Jesus also was saying he would handle the admission requirements for us. Only someone holy and pure could pass the test, and we didn’t stand a chance.

It is only because of Jesus’ work that we can undergo baptism ourselves to establish our eternal, unchanging identities as children of God. We ride our older brother’s linen coattails into membership in the kingdom of heaven.

And of course, like any group we desire to join, there are benefits. It is a truly beautiful thing when we gather to worship the one who saves us, remember who we are, and then behave accordingly.

A Holy Interruption

Luke 15:11-32

Let me talk for a few minutes, and then y’all help me with this one. Those of you who are reading this online are welcome to comment, of course.

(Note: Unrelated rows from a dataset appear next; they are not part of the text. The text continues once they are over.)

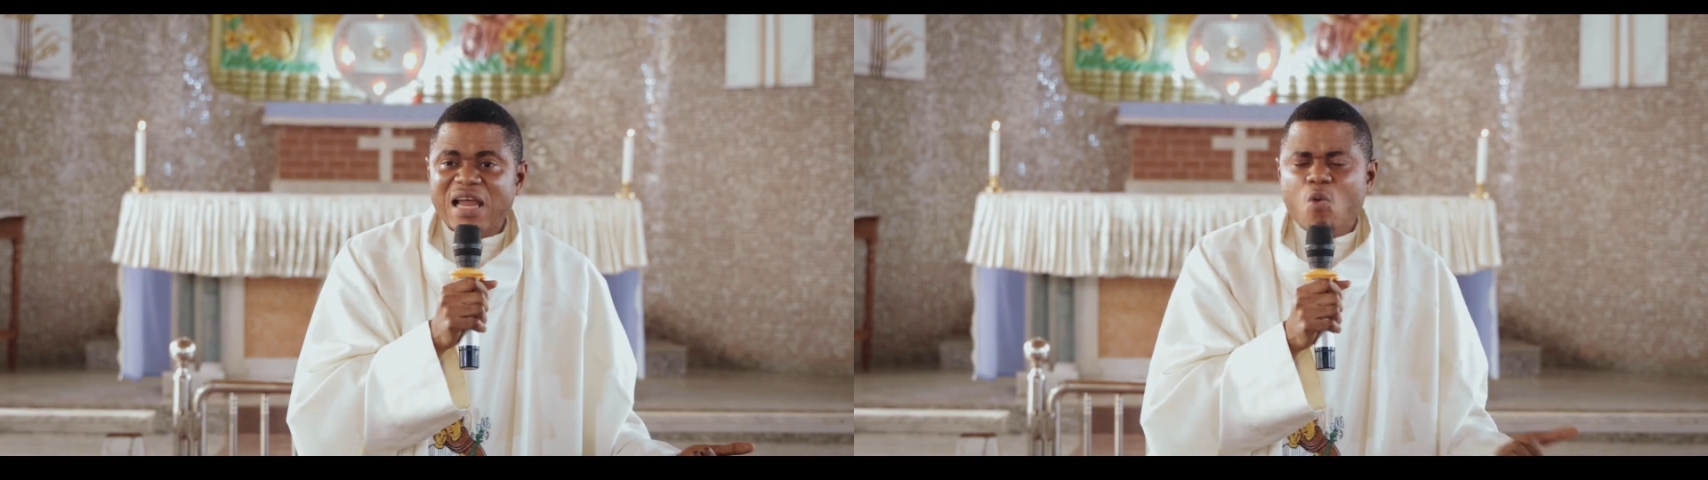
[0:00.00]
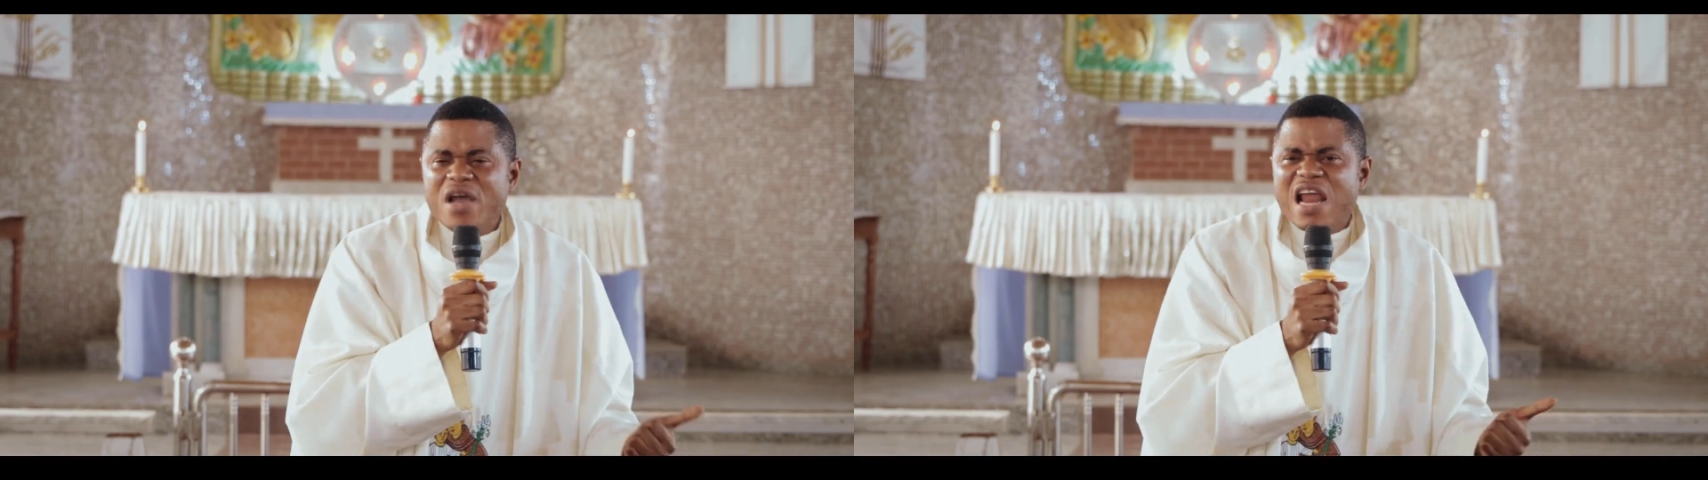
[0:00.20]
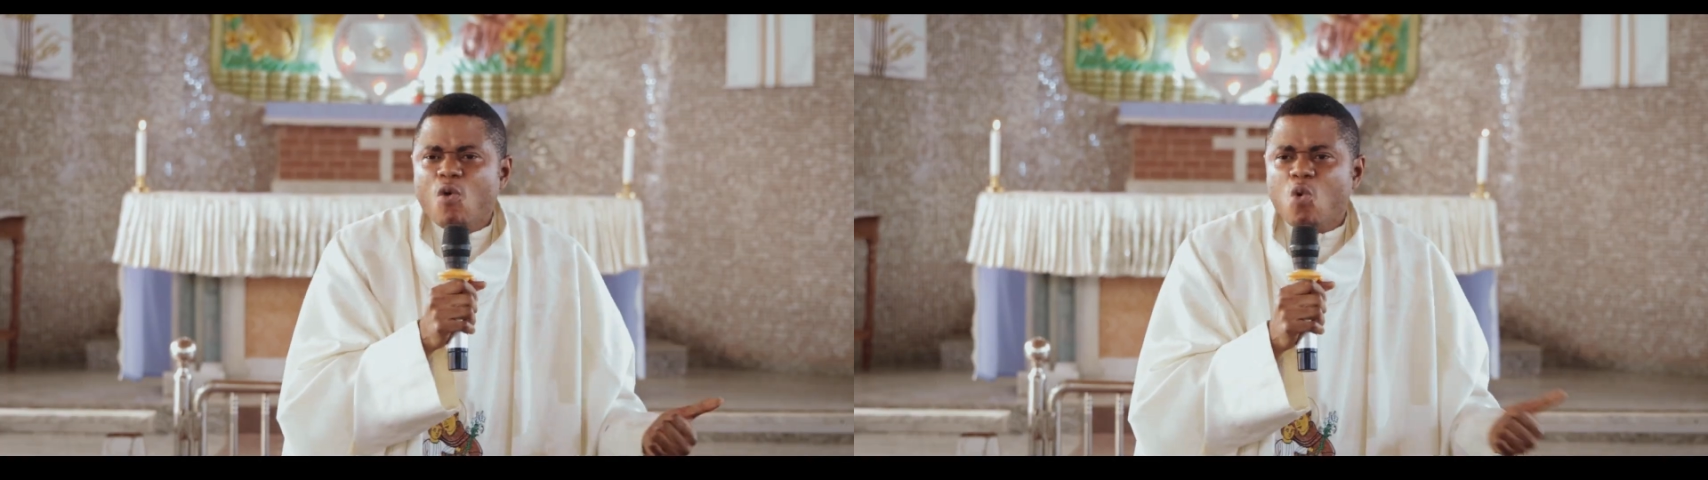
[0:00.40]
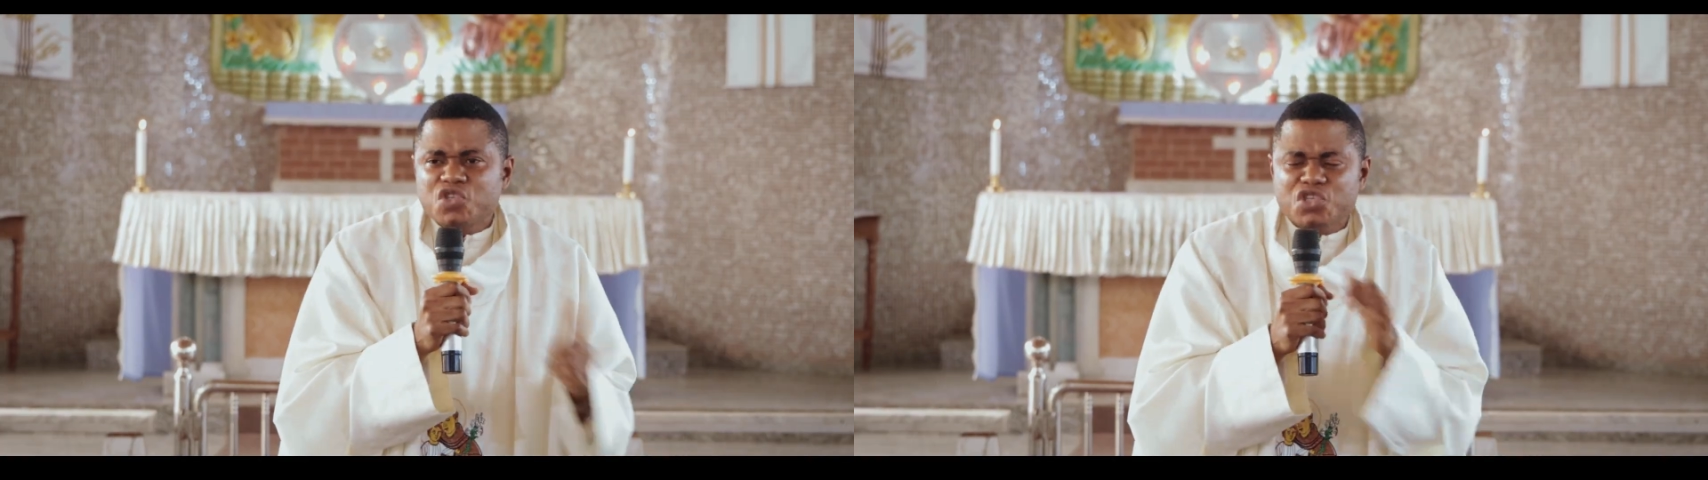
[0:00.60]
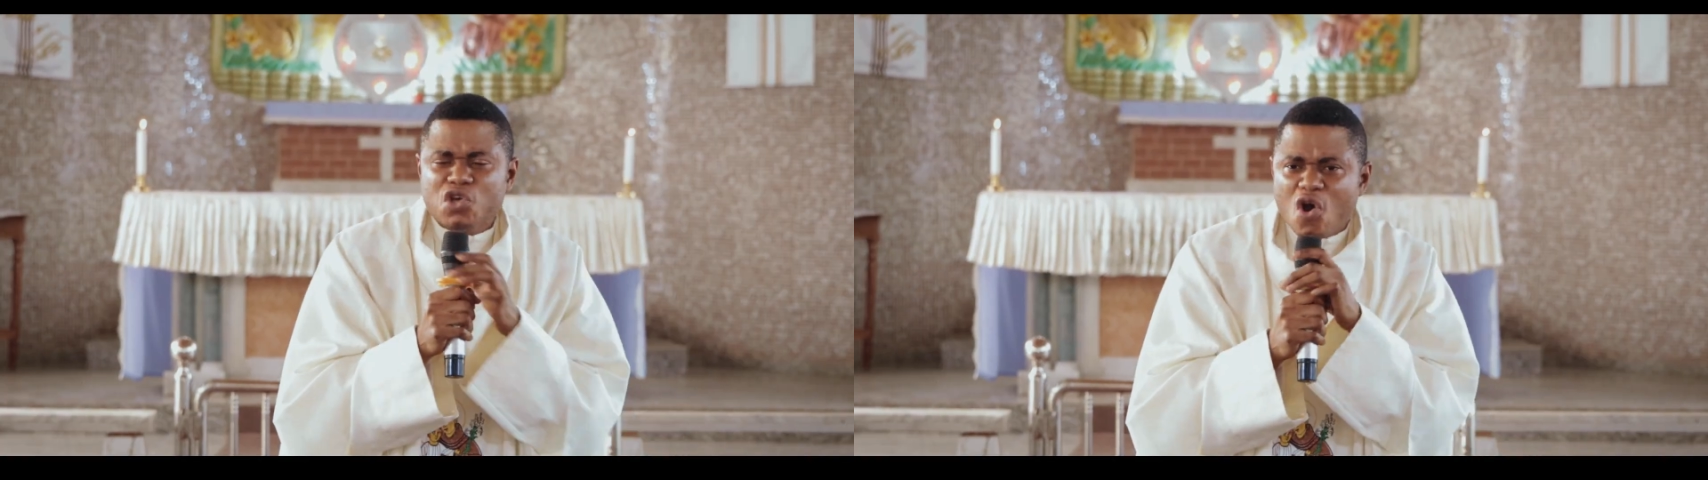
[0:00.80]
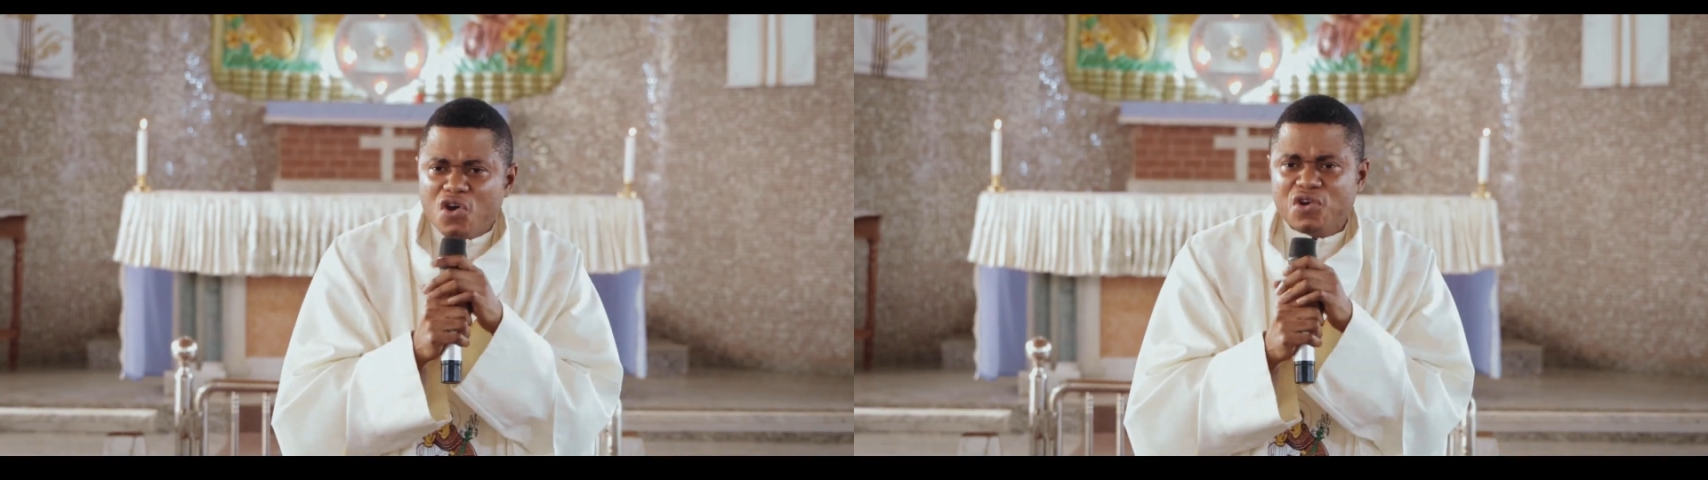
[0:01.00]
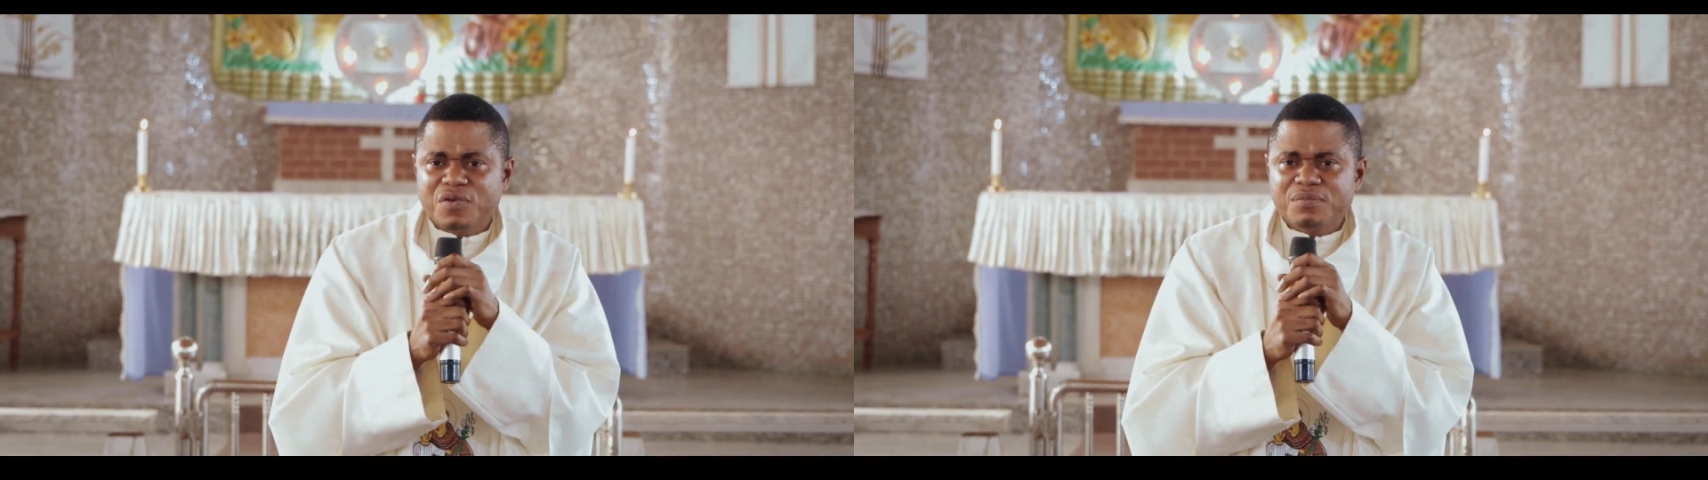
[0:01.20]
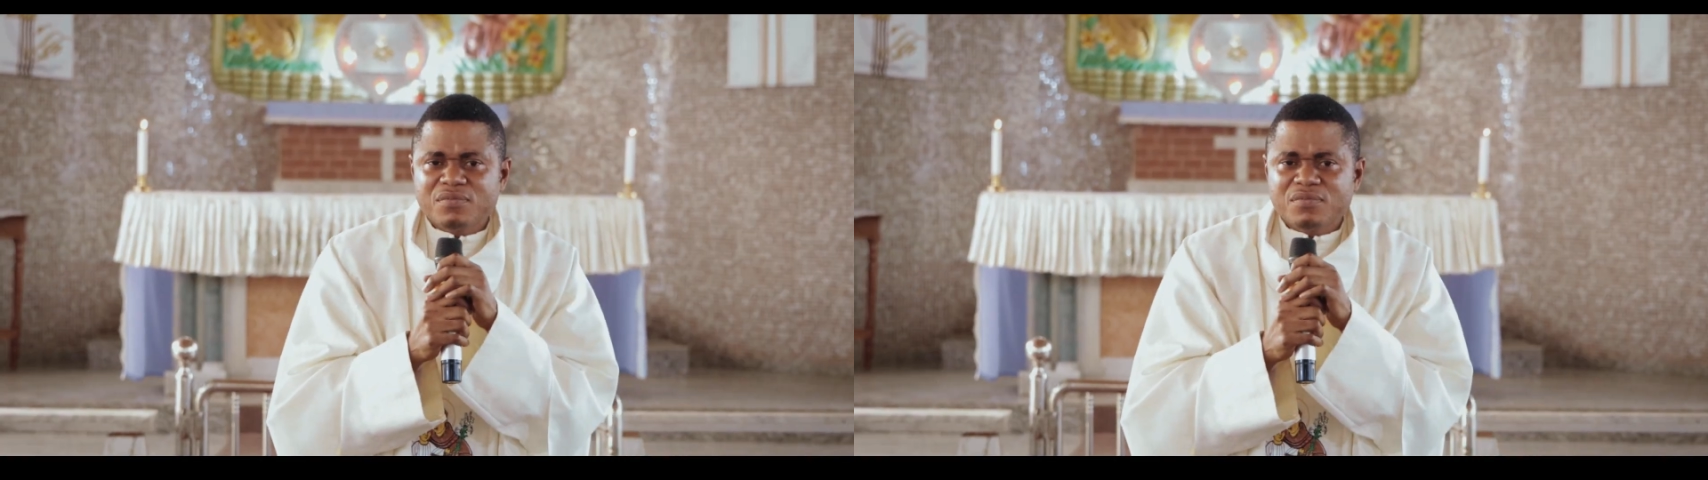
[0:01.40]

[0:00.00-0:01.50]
that when I was young,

We have before us what is probably Jesus’ most popular parable. The parable of the prodigal son, a young man we might today describe as a “wild child,” is a rich metaphor of God’s grace, a story we could unpack section by section for weeks.

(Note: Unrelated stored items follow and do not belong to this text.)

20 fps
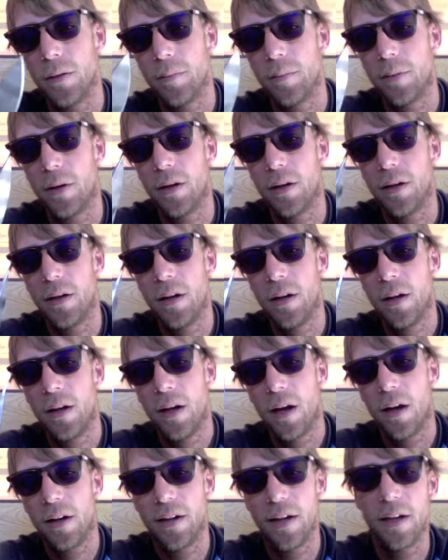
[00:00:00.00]
But
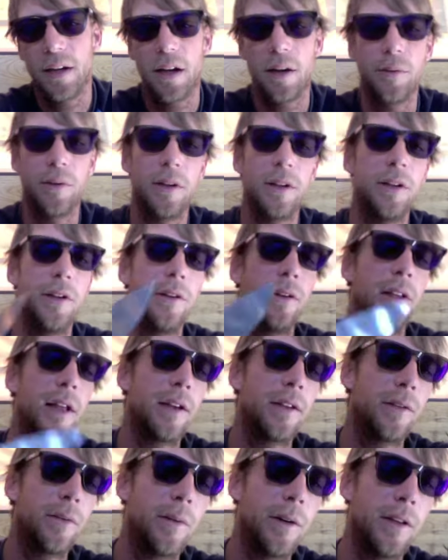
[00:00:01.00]
again, I really do
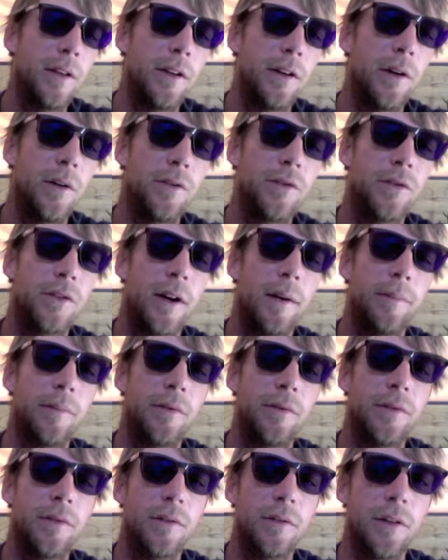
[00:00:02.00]
like the way the ghost
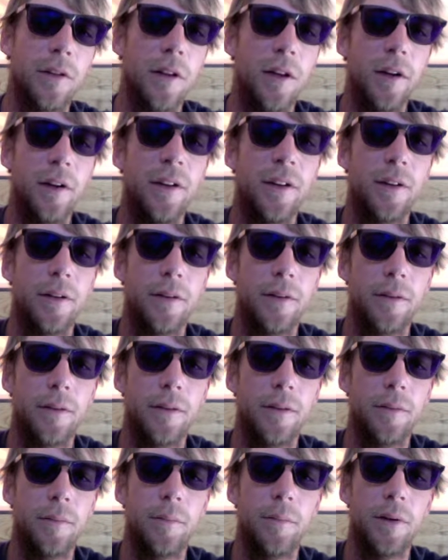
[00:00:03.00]
stripes look.
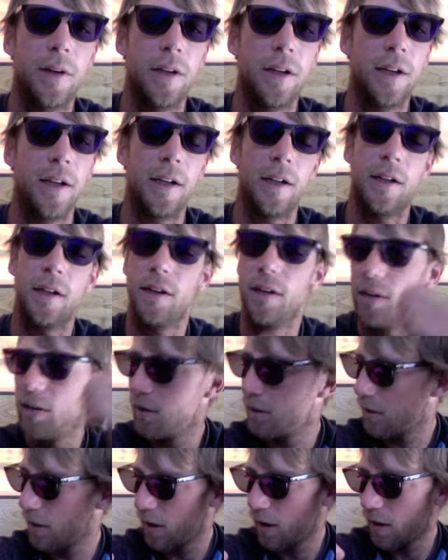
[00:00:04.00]
But again,
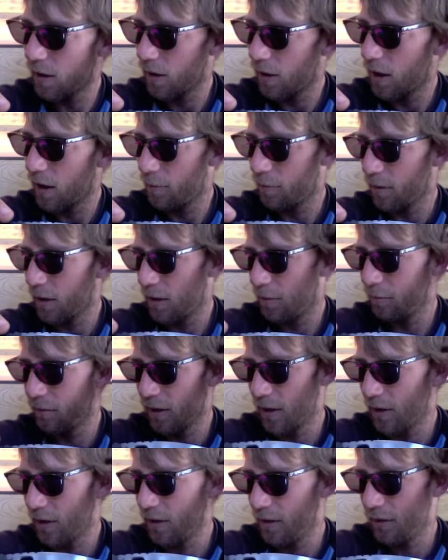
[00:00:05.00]
I'm
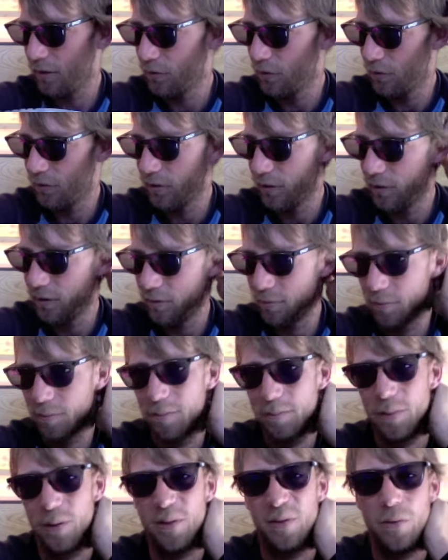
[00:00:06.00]
kind of interested in
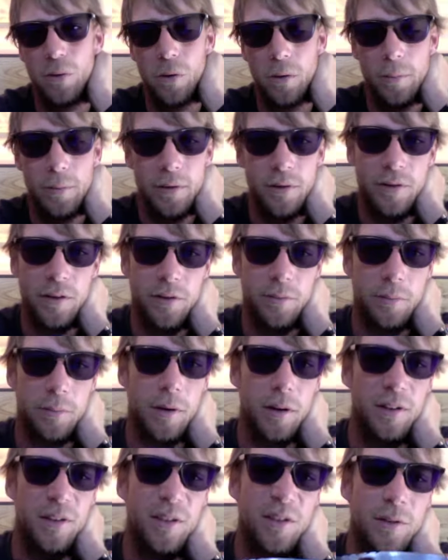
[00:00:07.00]
performance as
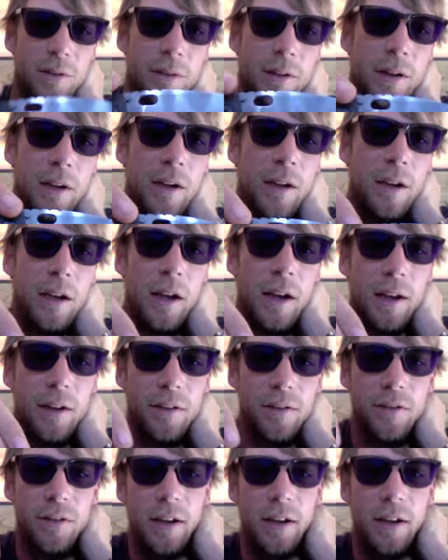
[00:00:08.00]
much as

It also is a good follow-up to last week’s Bible text and sermon, which reminded us of the need for vigilance in the face of sin. This week, we’re shown how God responds when we step away from sin and its sidekick, death.

You probably know how the parable of the prodigal son goes. The snot-nosed little punk wanted his way—now—and asked for his inheritance, implying to his father, “I wish you were dead.” Surprisingly, Dad complied; the son left to try a little “dissolute living.”

Any of you tried that? It’s fun until the money runs out.

The money ran out. The snot-nosed little punk was left with not so much as a hankie to his name, and ended up working at the nastiest job a Jew could perform, the feeding of pigs.

The reality of the pig sty was sobering; the NRSV says he “came to himself.” Hank Williams had not yet written “I Saw the Light,” but the filthy, mud-caked—wait, is that mud?—young man must have been humming a Jewish version of it as he headed home.

On the way, the rehearsal began. He had to let his father know he was sorry; he had to show proper repentance. “Father, I have sinned against heaven and before you; I am no longer worthy to be called your son; treat me like one of your hired hands.” I’m sure he practiced that act of repentance not once, but dozens of times, on the long walk home.

Rembrandt's Prodigal Son

Rembrandt’s Prodigal Son

God—excuse me, I mean, Dad—saw him coming from far away. That means God—whoops, there I go again—that means Dad was scanning the horizon day after day, seeking his beloved child’s return. Are you seeing this: The rude, filthy child finally turned toward home, and Dad ran to him.

The son tried to get the words of repentance out. He started them, but he never made it as far as his offer to work as a hired hand. Dad was already calling for robe, ring, sandals and banquet, presumably all to be preceded by a bath. A celebration was in order!

“This son of mine was dead and is alive again,” the father said. “He was lost and is found!”

There’s more to the story, of course. There’s an older brother, filled with anger and jealousy when he sees the father’s ridiculously gracious response. Today we’ll just acknowledge that such people are out there. Don’t be one, and don’t let them bring you down.

Let’s instead focus on this repentance interrupted, this grace that tackles us and wraps us in love before we can even finish our “I’m sorry.” We are all deserving of death. We’ve all been snot-nosed punks who at some point wanted our own way rather than God’s way. But God grabs us, God restores us. All we have to do is head for home.

When did you receive the ring, robe and sandals? What was your banquet like?

And if you’ve not yet gotten them, do you want them? Turn toward the risen Christ, and see him running toward you.